--- /dev/null
+RemexHtml
+=========
+
+RemexHtml is a parser for HTML 5, written in PHP.
+
+RemexHtml aims to be:
+
+- Modular and flexible.
+- Fast, as opposed to elegant. For example, we sometimes use direct member
+ access instead of going through accessors, and manually inline some
+ performance-sensitive code.
+- Robust, aiming for O(N) worst-case performance.
+
+RemexHtml contains the following modules:
+
+- A compliant preprocessor and tokenizer. This generates a token event stream.
+- Compliant tree construction, including error recovery. This generates a tree
+ mutation event stream.
+- A fast integrated HTML serializer, compliant with the HTML fragment
+ serialization algorithm.
+- DOMDocument construction.
+
+RemexHtml presently lacks:
+
+- Encoding support. The input is expected to be valid UTF-8.
+- Scripting.
+- XML infoset coercion and XHTML serialization.

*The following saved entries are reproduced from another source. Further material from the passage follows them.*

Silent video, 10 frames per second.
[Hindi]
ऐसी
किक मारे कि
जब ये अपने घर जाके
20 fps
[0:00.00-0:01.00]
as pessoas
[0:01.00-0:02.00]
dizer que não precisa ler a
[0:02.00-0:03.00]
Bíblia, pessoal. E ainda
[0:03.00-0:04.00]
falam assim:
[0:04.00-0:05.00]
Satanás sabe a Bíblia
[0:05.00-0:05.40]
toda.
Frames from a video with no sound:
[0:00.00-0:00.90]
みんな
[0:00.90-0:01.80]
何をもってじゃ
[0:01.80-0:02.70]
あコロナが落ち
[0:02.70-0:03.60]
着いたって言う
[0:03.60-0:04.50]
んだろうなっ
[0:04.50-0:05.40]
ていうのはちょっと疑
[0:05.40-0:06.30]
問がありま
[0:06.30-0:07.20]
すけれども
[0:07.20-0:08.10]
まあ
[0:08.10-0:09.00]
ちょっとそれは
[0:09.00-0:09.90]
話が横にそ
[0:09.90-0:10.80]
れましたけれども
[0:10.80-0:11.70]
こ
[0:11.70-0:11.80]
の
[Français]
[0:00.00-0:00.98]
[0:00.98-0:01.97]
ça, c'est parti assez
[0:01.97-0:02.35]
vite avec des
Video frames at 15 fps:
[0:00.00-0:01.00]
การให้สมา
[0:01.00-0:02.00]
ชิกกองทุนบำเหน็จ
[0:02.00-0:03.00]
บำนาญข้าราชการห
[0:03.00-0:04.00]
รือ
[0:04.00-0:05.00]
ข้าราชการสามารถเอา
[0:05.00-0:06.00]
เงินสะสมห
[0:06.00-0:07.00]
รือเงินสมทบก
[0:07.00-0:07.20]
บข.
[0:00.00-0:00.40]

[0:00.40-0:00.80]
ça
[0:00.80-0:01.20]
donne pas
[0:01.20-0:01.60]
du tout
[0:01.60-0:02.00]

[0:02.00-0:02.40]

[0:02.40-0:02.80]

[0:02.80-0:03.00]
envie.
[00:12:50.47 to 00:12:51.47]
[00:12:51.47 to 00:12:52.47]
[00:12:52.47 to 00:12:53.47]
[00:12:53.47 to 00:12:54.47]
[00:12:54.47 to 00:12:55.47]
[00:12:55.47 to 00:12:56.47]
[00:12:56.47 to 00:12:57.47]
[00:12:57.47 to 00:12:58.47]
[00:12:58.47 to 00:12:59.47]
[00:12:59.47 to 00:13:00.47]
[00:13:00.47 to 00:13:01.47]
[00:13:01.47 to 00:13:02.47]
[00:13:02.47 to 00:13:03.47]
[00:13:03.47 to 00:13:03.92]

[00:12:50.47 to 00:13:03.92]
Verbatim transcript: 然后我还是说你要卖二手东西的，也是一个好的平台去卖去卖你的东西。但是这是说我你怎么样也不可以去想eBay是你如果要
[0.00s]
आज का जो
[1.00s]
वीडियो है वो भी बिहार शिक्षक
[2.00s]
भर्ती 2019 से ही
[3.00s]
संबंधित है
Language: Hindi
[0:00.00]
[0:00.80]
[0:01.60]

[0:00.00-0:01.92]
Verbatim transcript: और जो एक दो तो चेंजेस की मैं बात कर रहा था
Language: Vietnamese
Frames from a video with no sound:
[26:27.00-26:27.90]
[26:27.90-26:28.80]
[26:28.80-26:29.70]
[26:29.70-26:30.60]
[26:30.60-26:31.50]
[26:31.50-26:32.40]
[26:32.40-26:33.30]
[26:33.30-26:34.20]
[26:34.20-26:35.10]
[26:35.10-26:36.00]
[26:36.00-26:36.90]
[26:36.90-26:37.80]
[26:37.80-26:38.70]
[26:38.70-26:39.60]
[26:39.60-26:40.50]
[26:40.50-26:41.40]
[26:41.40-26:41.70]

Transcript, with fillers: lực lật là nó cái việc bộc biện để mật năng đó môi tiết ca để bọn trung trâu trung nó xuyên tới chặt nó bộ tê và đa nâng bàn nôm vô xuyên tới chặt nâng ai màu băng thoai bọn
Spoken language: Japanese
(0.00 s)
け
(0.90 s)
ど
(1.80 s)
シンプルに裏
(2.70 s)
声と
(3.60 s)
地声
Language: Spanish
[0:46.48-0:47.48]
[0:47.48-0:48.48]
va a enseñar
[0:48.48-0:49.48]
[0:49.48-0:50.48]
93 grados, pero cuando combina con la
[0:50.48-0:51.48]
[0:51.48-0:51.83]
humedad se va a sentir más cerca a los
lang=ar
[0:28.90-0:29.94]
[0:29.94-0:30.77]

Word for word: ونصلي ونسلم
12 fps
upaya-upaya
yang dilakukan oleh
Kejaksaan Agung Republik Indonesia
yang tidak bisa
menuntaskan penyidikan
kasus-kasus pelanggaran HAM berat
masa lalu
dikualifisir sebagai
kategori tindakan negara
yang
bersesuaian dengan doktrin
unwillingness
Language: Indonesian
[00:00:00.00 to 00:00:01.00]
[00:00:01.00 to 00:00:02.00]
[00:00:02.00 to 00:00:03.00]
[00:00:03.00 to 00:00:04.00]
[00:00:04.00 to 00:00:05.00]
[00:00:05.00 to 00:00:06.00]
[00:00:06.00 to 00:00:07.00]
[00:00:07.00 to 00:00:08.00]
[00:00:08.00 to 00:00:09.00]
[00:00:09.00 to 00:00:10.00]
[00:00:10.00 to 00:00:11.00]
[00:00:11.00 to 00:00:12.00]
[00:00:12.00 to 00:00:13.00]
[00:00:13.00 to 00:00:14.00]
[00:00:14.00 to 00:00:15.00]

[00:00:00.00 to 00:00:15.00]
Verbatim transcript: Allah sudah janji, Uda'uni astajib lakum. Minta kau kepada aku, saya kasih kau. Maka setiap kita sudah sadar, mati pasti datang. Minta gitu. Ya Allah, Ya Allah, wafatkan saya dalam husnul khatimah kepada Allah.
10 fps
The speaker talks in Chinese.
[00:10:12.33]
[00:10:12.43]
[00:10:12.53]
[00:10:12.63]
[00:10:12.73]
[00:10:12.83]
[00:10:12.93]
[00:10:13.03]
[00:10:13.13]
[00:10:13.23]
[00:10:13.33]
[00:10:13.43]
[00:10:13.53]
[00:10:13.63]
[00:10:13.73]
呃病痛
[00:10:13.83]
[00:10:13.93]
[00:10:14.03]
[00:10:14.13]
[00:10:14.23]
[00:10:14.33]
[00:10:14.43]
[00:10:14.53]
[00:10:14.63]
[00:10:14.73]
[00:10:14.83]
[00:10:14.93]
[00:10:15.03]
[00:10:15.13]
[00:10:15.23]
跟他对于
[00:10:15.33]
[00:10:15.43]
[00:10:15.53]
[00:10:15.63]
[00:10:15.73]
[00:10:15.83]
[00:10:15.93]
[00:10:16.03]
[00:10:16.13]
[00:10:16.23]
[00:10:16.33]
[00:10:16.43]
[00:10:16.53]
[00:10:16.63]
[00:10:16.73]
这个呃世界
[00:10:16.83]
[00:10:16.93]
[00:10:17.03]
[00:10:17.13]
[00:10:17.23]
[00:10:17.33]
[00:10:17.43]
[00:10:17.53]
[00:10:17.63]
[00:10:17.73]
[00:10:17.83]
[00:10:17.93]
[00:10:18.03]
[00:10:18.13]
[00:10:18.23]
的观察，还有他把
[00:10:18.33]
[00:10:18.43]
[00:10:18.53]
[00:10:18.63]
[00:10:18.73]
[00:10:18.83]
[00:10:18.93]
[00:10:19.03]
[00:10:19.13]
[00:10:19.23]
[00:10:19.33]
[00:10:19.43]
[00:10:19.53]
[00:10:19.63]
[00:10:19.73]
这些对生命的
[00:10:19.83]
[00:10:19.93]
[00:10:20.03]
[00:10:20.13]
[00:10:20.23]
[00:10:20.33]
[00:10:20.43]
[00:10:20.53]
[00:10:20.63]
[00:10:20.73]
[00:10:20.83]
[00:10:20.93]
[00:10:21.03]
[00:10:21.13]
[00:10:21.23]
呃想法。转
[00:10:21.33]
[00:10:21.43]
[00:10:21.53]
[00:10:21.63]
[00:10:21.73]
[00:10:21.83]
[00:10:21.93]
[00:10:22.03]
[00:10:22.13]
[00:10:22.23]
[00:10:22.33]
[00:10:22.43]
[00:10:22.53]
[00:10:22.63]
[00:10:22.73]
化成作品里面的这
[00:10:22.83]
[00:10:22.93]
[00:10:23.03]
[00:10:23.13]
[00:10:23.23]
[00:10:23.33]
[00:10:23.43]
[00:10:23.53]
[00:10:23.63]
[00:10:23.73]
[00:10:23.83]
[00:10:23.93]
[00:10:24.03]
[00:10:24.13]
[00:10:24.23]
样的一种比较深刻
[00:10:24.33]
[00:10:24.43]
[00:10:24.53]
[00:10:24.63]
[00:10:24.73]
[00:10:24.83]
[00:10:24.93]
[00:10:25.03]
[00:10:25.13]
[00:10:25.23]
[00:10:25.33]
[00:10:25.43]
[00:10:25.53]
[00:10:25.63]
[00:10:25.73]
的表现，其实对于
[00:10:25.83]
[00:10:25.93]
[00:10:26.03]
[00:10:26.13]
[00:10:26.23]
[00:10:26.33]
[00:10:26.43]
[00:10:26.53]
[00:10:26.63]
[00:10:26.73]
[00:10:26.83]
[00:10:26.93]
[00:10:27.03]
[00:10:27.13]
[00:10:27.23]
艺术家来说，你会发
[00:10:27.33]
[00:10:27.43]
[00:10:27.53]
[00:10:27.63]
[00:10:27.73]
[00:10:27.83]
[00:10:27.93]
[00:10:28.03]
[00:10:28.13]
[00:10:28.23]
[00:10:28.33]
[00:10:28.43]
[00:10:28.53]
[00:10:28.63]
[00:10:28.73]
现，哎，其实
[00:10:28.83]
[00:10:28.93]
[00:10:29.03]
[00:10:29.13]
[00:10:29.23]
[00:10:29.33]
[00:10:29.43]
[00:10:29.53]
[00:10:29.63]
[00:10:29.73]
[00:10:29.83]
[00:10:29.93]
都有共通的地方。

+- Precise compliance with specified parse error generation.
+
+RemexHtml aims to be compliant with W3C recommendation HTML 5.1, except for
+minor backported bugfixes. We chose to implement the W3C standard rather than
+the latest WHATWG draft because our application needs stability more than
+feature completeness.
+
+RemexHtml passes all [html5lib tests](https://github.com/html5lib/html5lib-tests),
+except for parse error counts and tests which reference a future version of the
+standard.
+
+**WARNING** This is a new project, we are still developing use cases. So the API
+is subject to change.
+
+For example code, see `bin/test.php`.